The same rules apply with checkers, with a slight difference: 25 grams not for each move, but for each capture – this way, the alcohol consumed during each game can’t exceed a maximum of 300 grams.
The winner is the one who wins the board game – or the one who can still make moves.
The game goes under different names, including Russian Roulette, and it’s even more brutal than Stairs or Alco Chess in terms of its effects on the body.
You need three shot glasses, two of them filled with two kinds of strong spirits of the same color (e.g. vodka and white grappa), and the third one with water. (If you don’t have two same-colored spirits, you can just use vodka and vodka). It’s important that the amount of liquids is the same and they are all of the same temperature (glasses with cold liquids will fog up on the outside).
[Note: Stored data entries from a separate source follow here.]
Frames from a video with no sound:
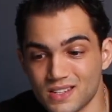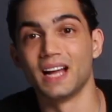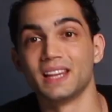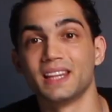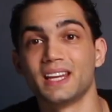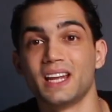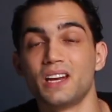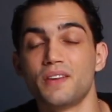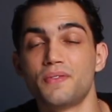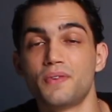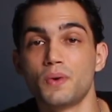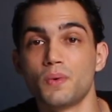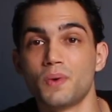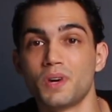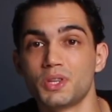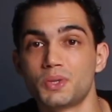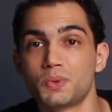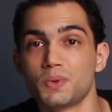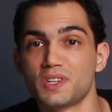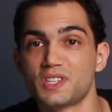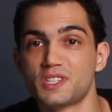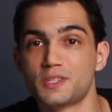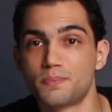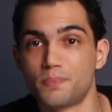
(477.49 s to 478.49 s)
And then if you want
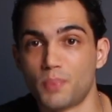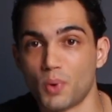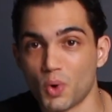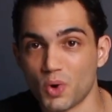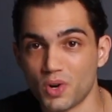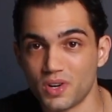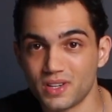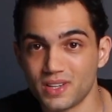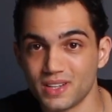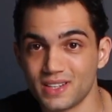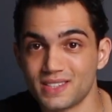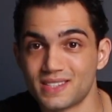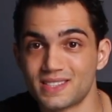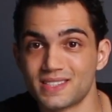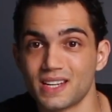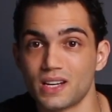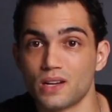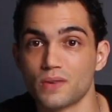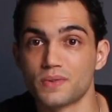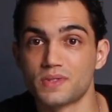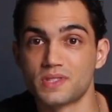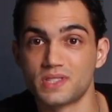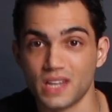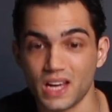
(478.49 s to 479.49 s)
to export instead
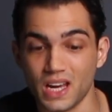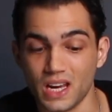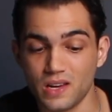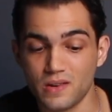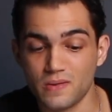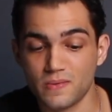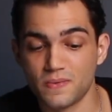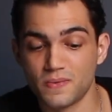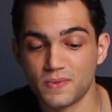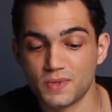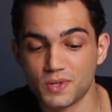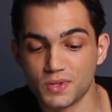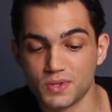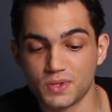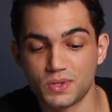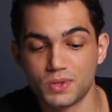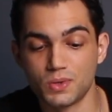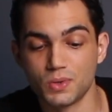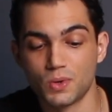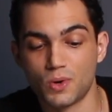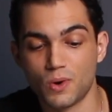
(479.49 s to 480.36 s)
of save, just do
The operator shuffles the shots, and the player then must choose which one of the shots he drinks and which one he chases it with, immediately. The player must not examine or smell the shots. The goal of the game is to be the last man standing (sitting, lying… just have a pulse). Which is very hard, when you chase water with vodka – or, even worse, vodka with gin.
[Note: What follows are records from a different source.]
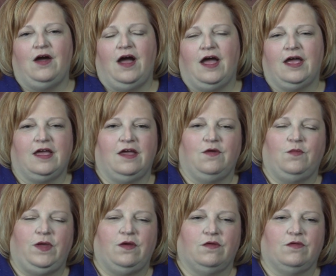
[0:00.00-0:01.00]

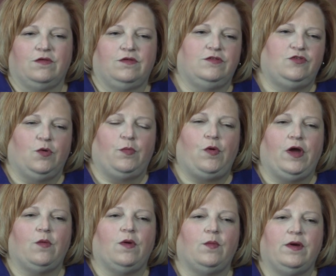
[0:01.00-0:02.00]
we were to a
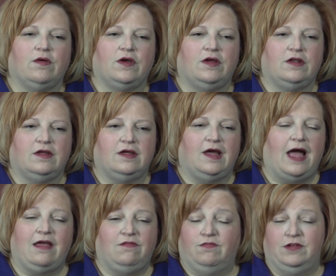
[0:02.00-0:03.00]
point where
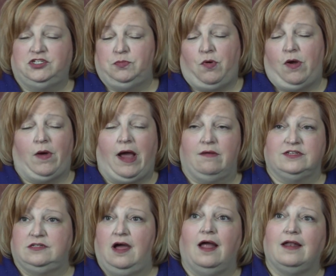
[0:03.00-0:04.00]
I reached a point where I
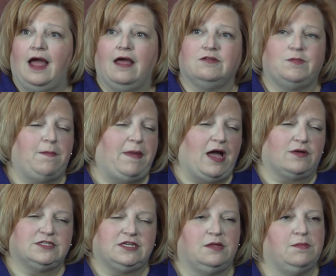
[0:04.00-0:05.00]
was done. My back
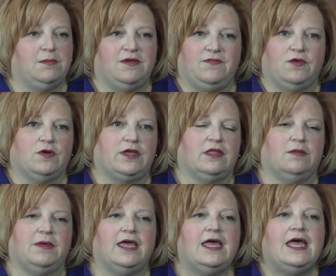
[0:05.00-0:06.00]
was killing me, my feet were
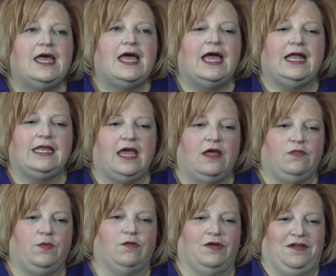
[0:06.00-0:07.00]
killing me, and
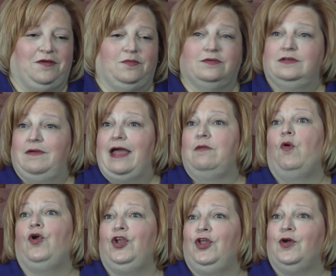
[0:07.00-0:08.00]
yet we had
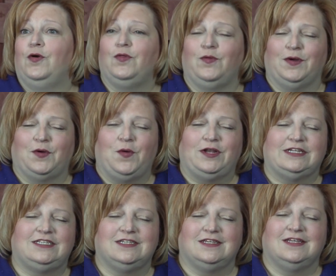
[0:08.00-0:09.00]
more to do. We were going
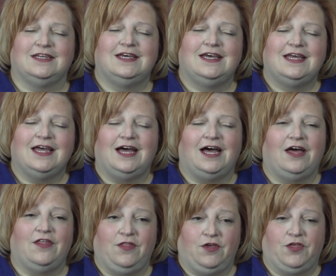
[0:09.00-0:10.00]
into
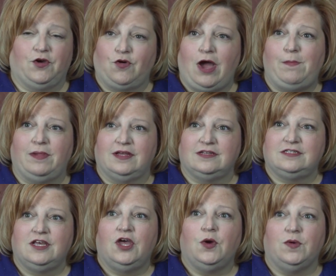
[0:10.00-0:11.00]
the Acropolis,
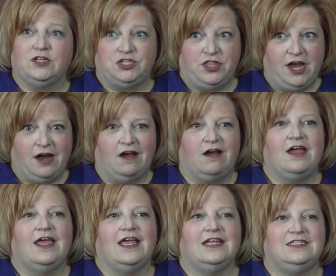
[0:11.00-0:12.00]
which there
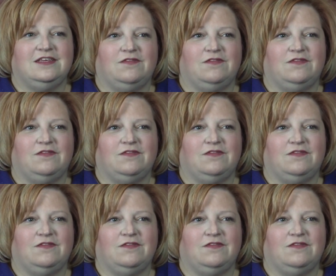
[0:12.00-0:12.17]
it's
This is a game for a large company, and probably a heavy-drinking one – picture students of some Soviet technical university, or geological field team on a six-month hike.
Everybody puts a small bill on the table. After everybody takes a shot, the host says: “The bear has come!” which is a signal for everybody to crawl under the table. After a short while, the host announces that the bear has left, all emerge from under the table, pour themselves another round, and place another bill on top of the previous one.
“The bear” comes again and again, until there is only the last drinker crawling out from under the table; he’s the winner who takes all the money! And will probably have to spend a good chunk of it on hangover remedies the day after.
Reminder:Drink responsibly. Excessive drinking can lead to severe health damage and even death.
During the coronavirus epidemic, use individual glasses for drinking. Alcohol is NOT an antidote for the virus.